Excerpted records:
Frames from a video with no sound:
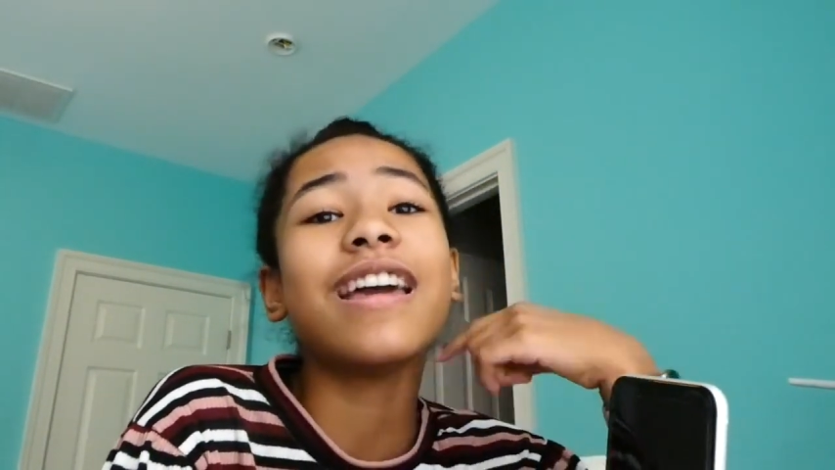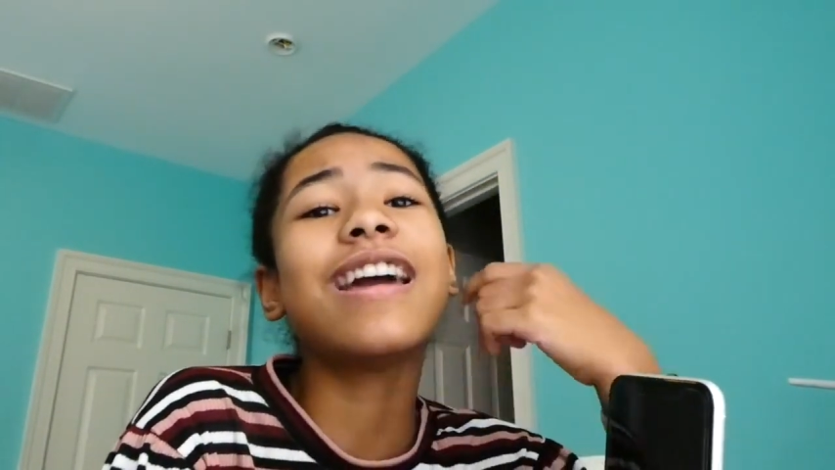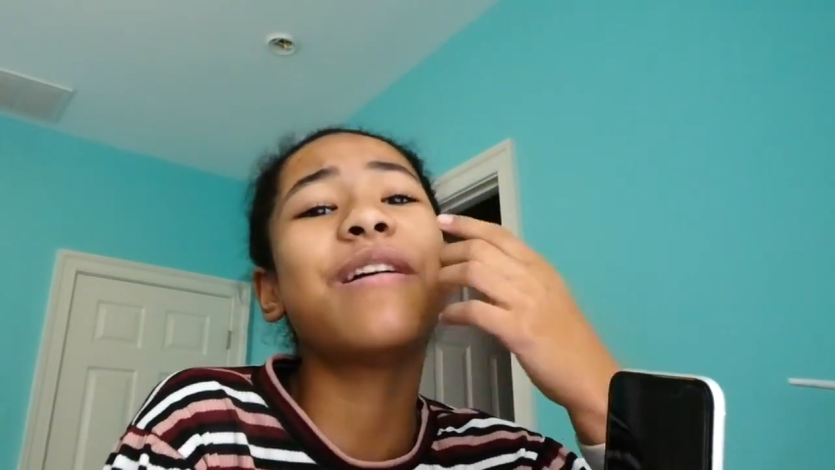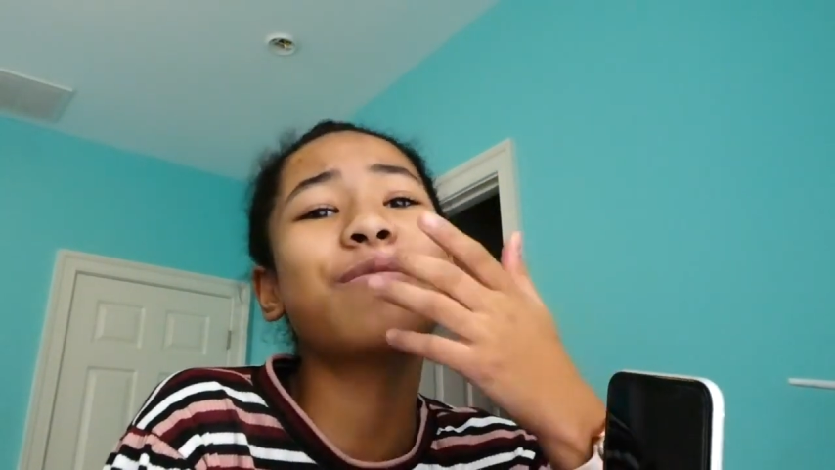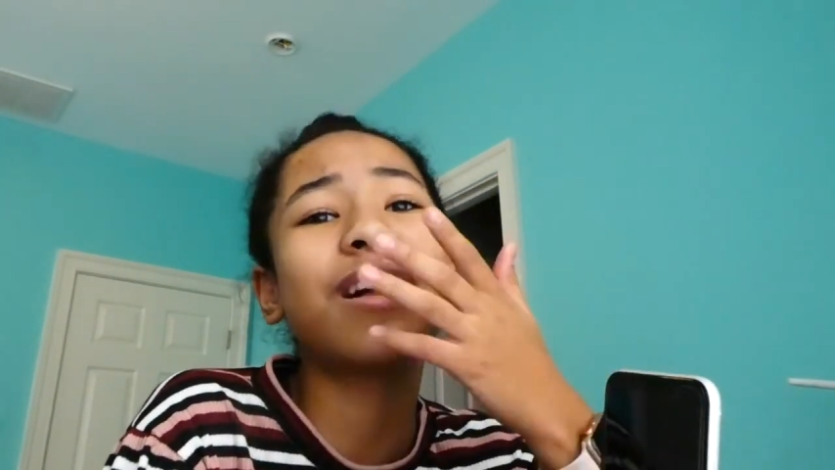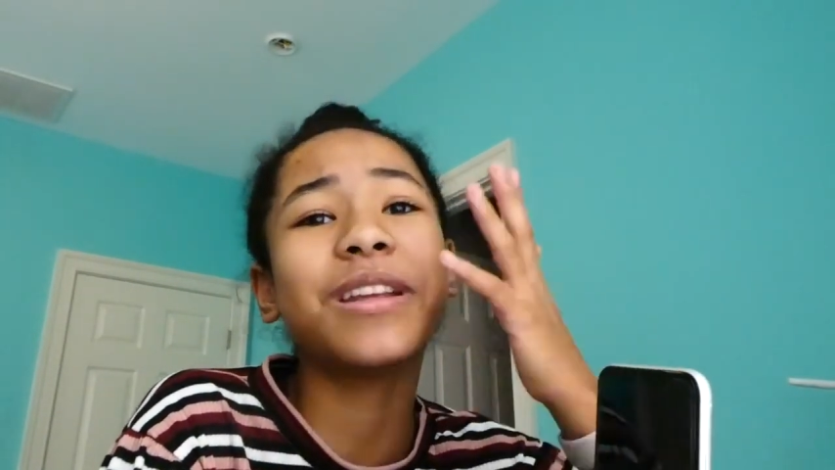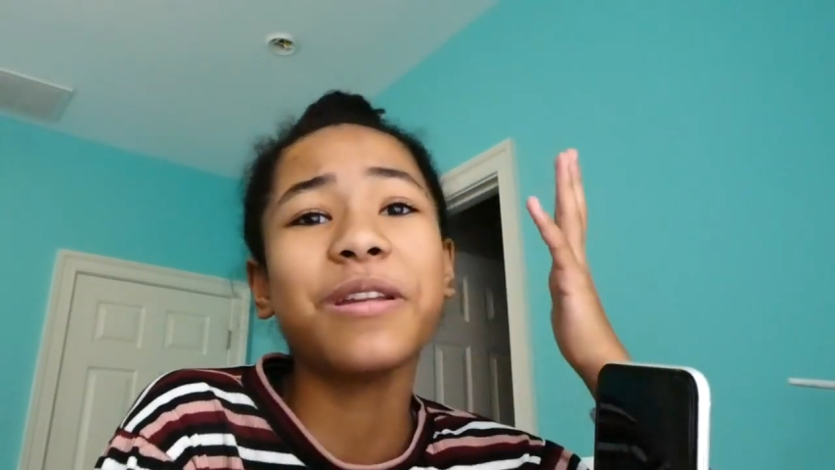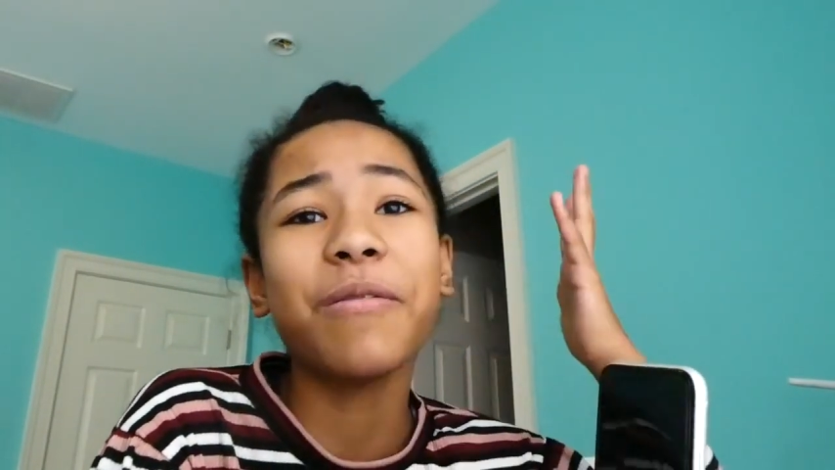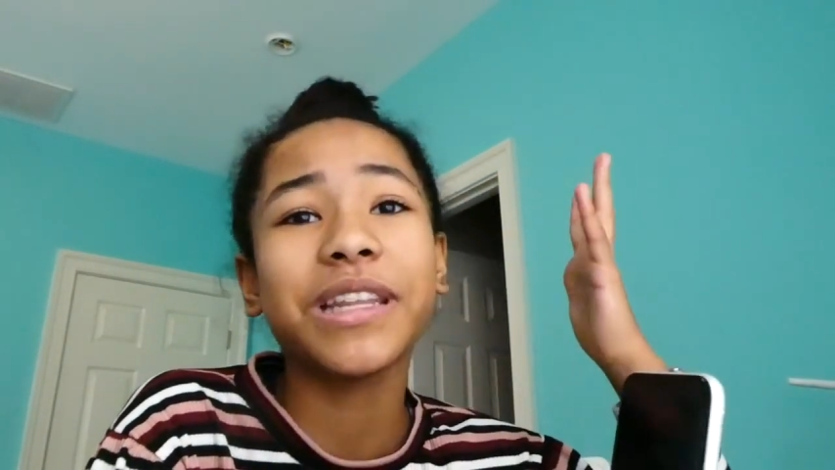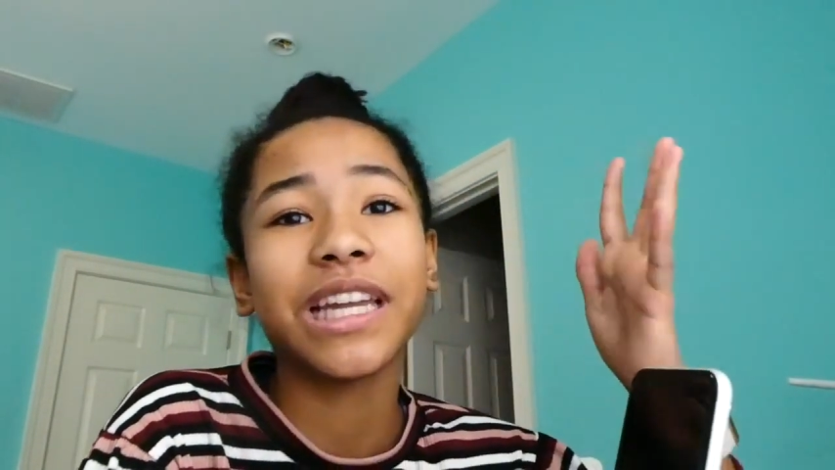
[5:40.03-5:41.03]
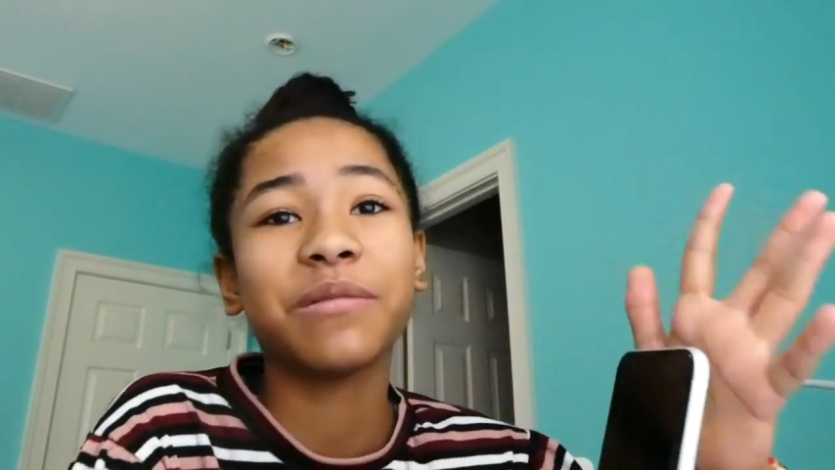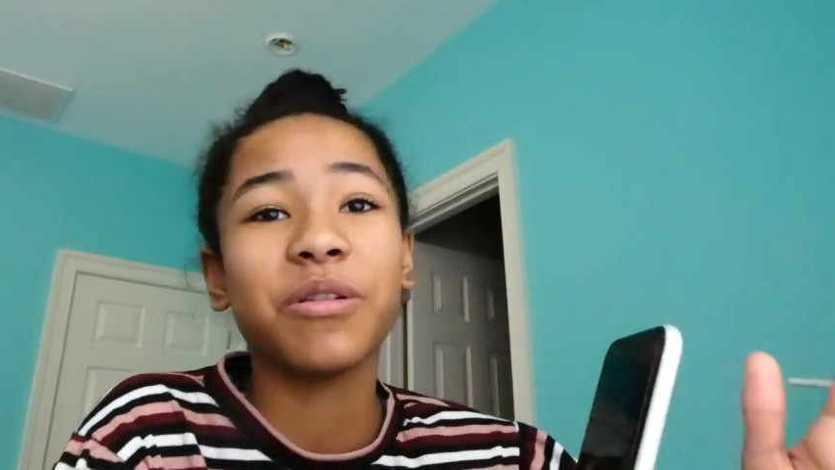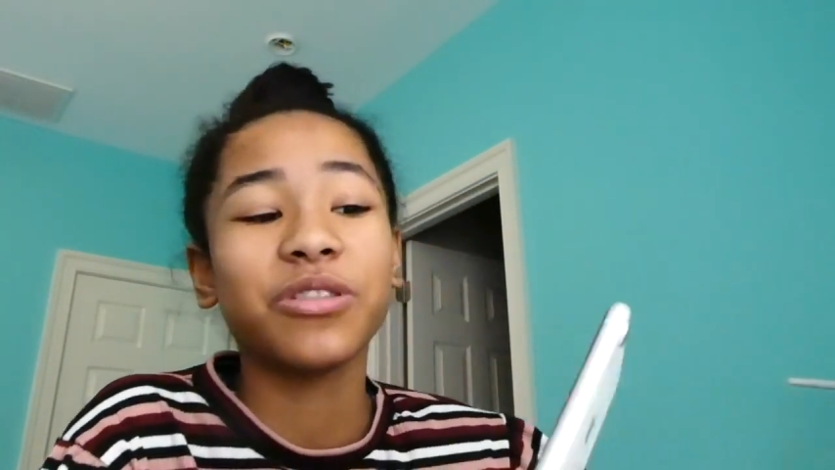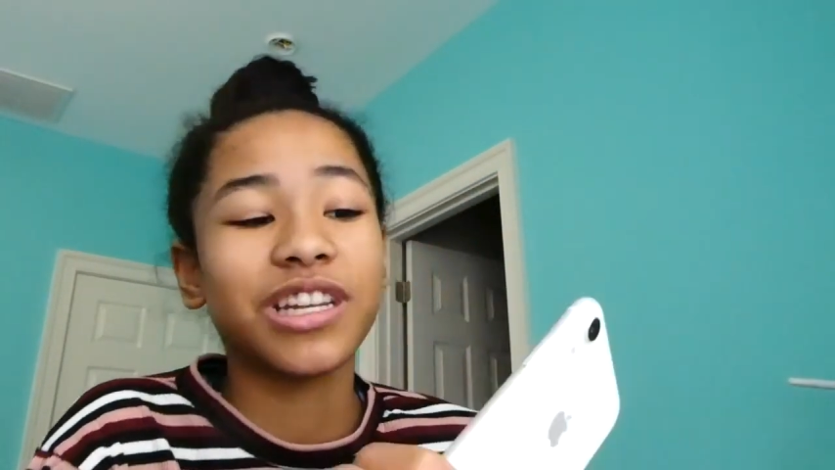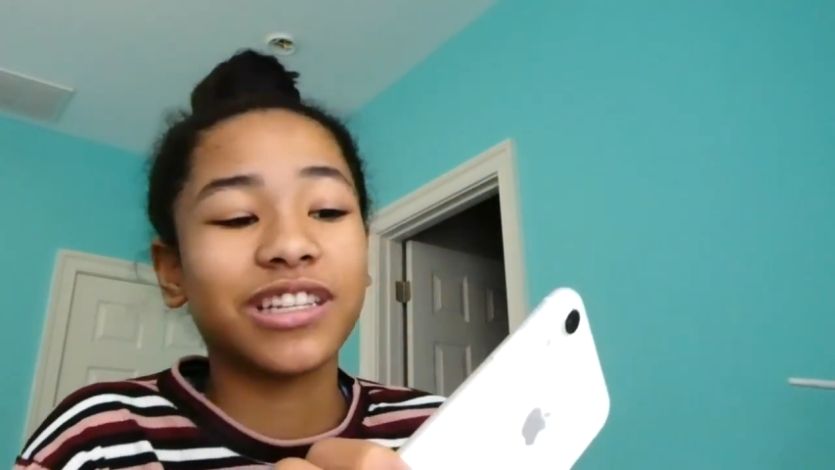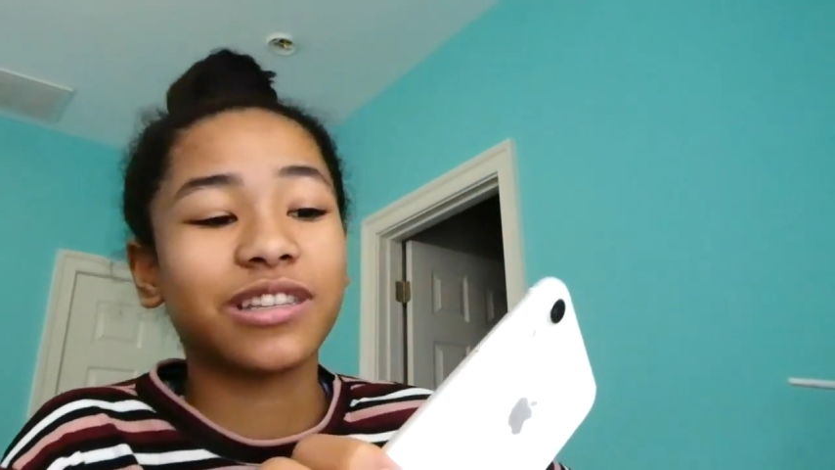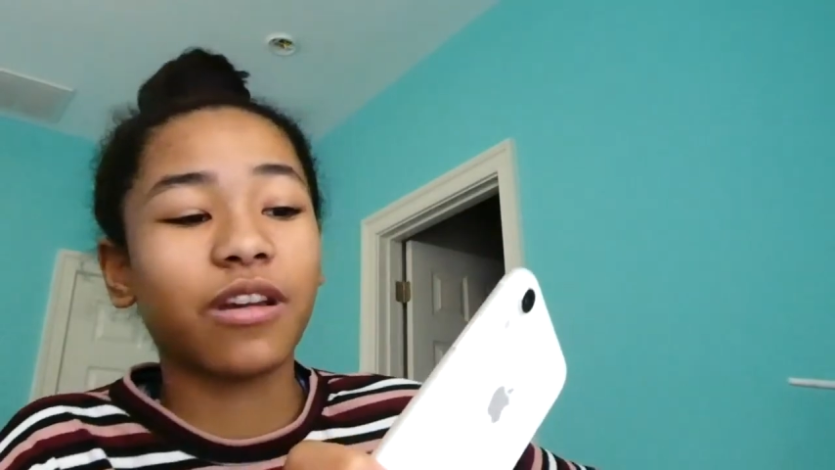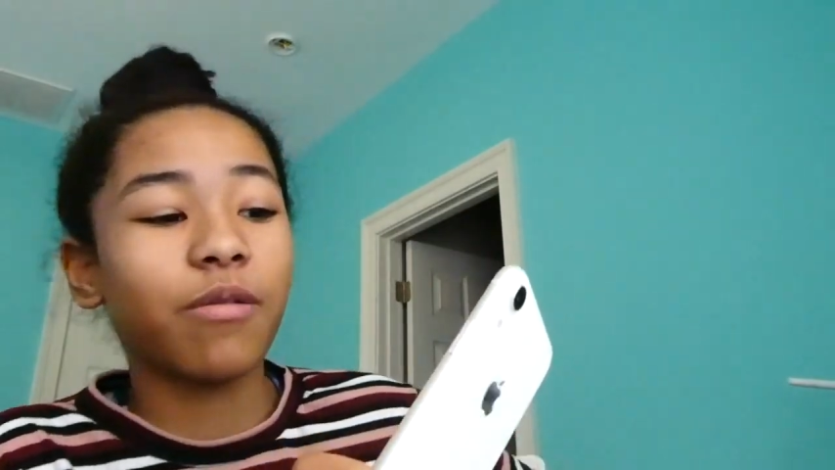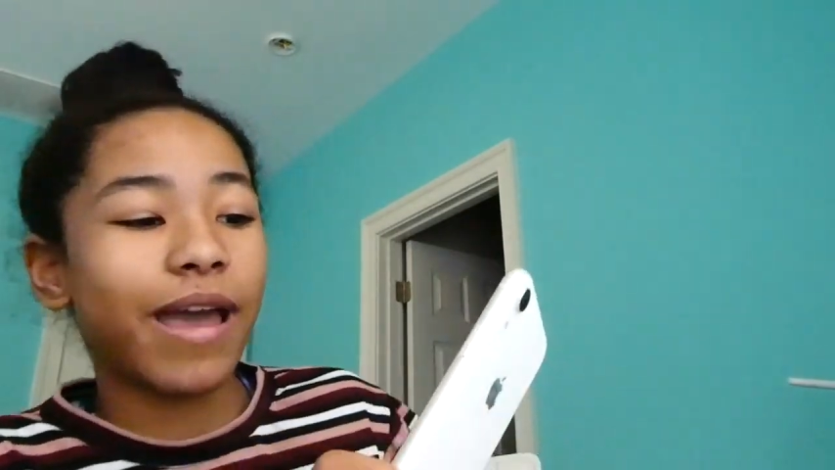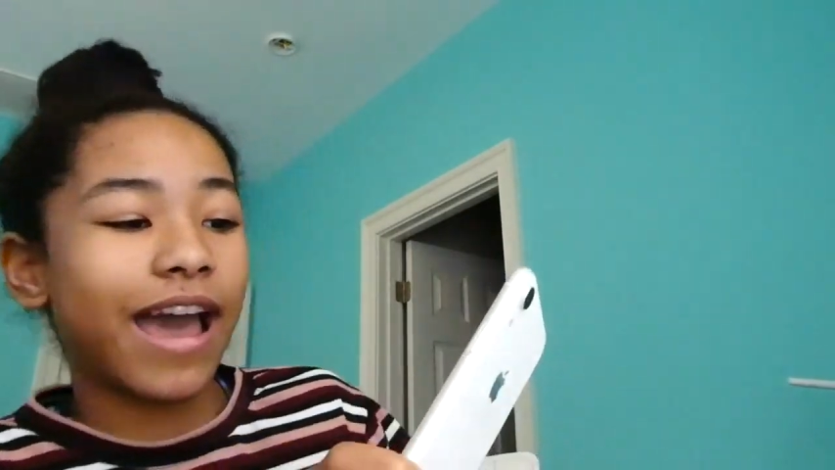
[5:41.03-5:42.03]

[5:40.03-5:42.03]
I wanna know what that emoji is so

Directions for this task: Everything in the data except the pictures must be retyped exactly.

Response to this exercise:
Frames from a video with no sound:
[5:40.03-5:41.03]
[5:41.03-5:42.03]

[5:40.03-5:42.03]
I wanna know what that emoji is so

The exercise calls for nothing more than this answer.